- Location: Lisasa, Kitsimba, and Kamwiri, North Kivu, Democratic Republic of the Congo
- Date: 31 October 2020 1am
- Deaths: 21
- Victims: 20 kidnapped
- Perpetrator: ISCAP
- Motive: Killing Christians

= Lisasa massacre =

Terrorist incident in Democratic Republic of the Congo

On 31 October 2020, jihadists from the Islamic State's Central Africa Province (ISCAP) attacked the village of Lisasa, Beni Territory, North Kivu, Democratic Republic of the Congo, killing over twenty-one civilians after brief clashes with UPLC Mai-Mai militiamen. The massacre came just several days after ISCAP slaughtered nineteen civilians in the village of Baeti.

== Background ==
The Allied Democratic Forces (ADF) pledged allegiance to the Islamic State in 2019, and began a campaign against Congolese authorities and rebels in North Kivu as the newly-formed Central Africa Province of the Islamic State. The campaign also heavily targeted Christian villages, and the ADF perpetrated numerous massacres. In Beni in October 2020, ADF fighters broke hundreds of their compatriots out of a jail near the town. The jailbreak encouraged ADF fighters to continue their rampage in areas of Beni Territory that hadn't seen massacres for four years.
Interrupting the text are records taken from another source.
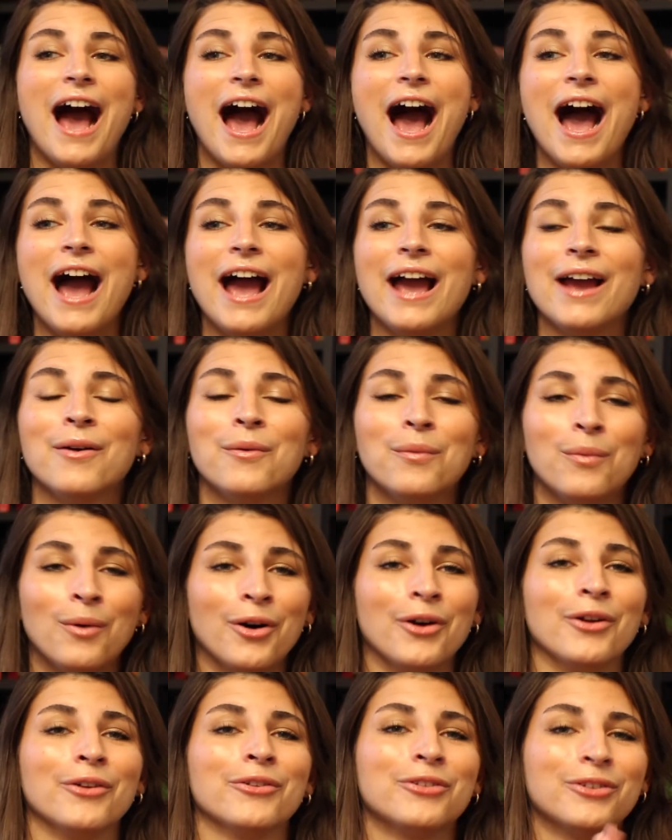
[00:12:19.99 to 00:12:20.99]
I
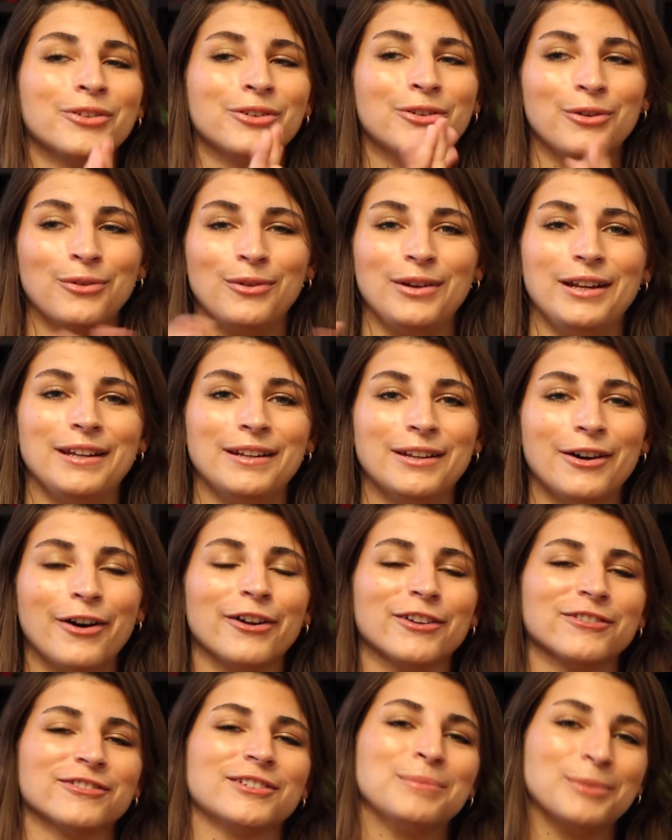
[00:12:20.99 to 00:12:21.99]
want to read
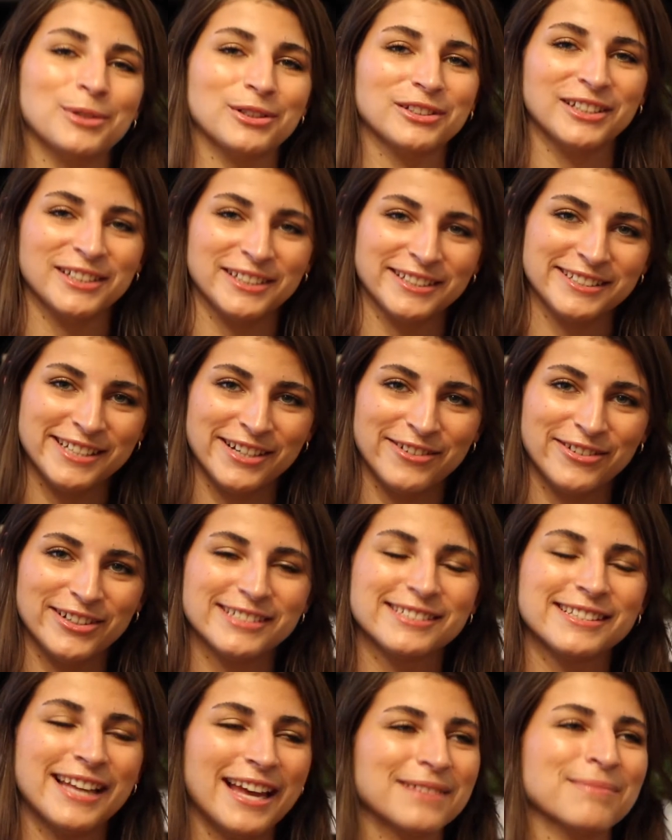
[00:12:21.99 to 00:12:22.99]
all of the books in this
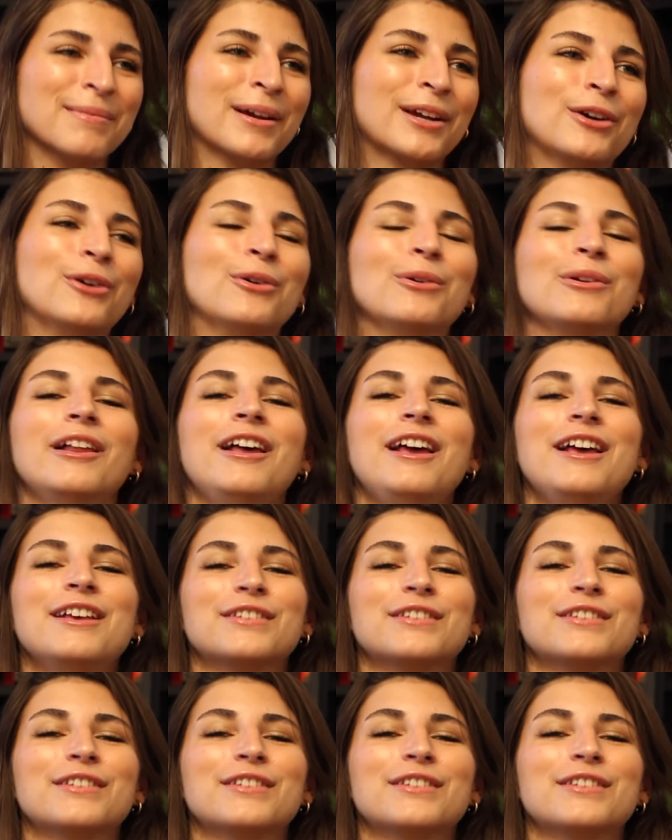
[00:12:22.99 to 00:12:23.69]
series. That's my goal.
In the town of Baeti on October 28, ADF fighters massacred nineteen people. The Lisasa massacre occurred a year and one day after the start of a counter-insurgency campaign by the Congolese government against the ADF.

== Massacre ==
Prior to the massacre, the village was defended by militiamen of the Mai-Mai group Union of Patriots for the Liberation of the Congo (UPLC). ISCAP jihadists attacked the village of Lisasa at one in the morning of October 31, with some fighters engaging in clashes with UPLC and armed civilians and other fighters ransacking the village, looting houses and killing civilians. The jihadists attacked the village's health center and set fire to it, and then desecrated a Catholic church in the village. Massacres were also carried out in the neighboring villages of Kitsimba and Kamwiri.

The preliminary death toll was seventeen civilians killed across all three villages, fifteen of the dead being women. Twenty people were also kidnapped. Four bodies were found the next day, bringing the death toll to twenty-one killed. Some of the kidnapped residents were health workers at the hospital in Lisasa.

== Aftermath ==
The Congolese government did not release a statement in the immediate aftermath of the massacre. Josep Borrell condemned the attack on November 1. That same day, ISCAP claimed responsibility for the massacre in Lisasa, along with the prison break in Kangbayi. In the statement by ISCAP, they stated the motive of attacking Lisasa was to kill Christians.